** EXTRACTED MATERIAL **

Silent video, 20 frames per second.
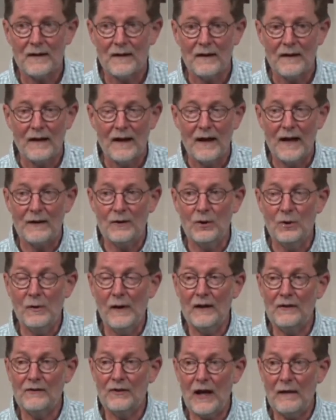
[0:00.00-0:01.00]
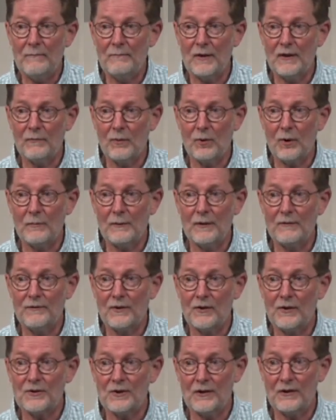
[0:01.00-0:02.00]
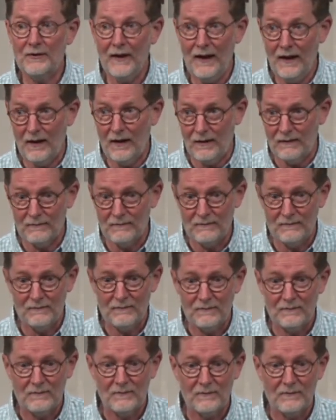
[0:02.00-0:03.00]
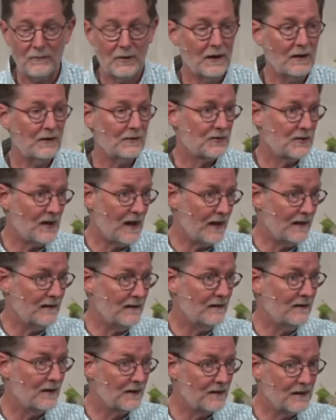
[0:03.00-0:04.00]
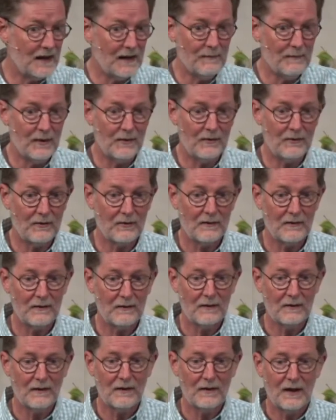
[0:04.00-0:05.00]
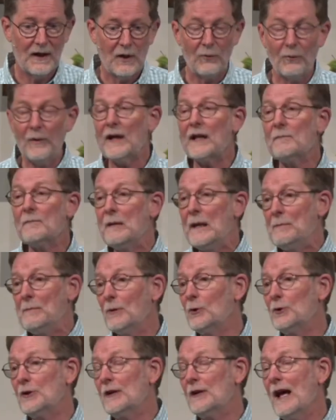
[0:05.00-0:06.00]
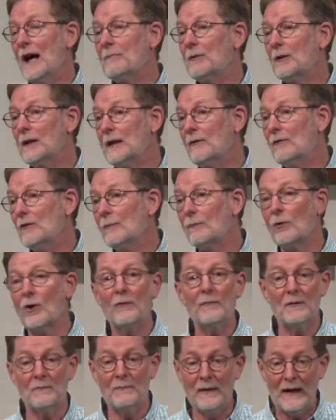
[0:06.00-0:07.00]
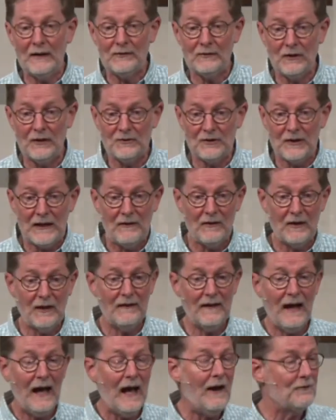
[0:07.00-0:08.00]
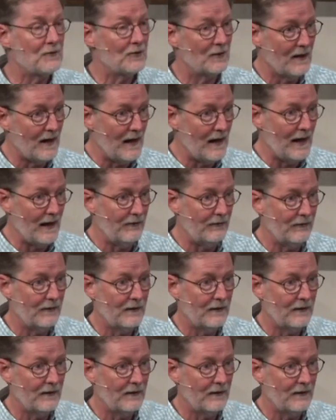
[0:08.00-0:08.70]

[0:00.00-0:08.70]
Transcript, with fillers: And who ends up in the Mormon version of hell? Well, Satan, the demons, wicked people who do not believe in the Mormon message, even in the afterlife,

** WHAT THIS TASK INVOLVES **
Copy the records above exactly, omitting every picture.

** RESULT OF THE TASK **
Silent video, 20 frames per second.
[0:00.00-0:01.00]
[0:01.00-0:02.00]
[0:02.00-0:03.00]
[0:03.00-0:04.00]
[0:04.00-0:05.00]
[0:05.00-0:06.00]
[0:06.00-0:07.00]
[0:07.00-0:08.00]
[0:08.00-0:08.70]

[0:00.00-0:08.70]
Transcript, with fillers: And who ends up in the Mormon version of hell? Well, Satan, the demons, wicked people who do not believe in the Mormon message, even in the afterlife,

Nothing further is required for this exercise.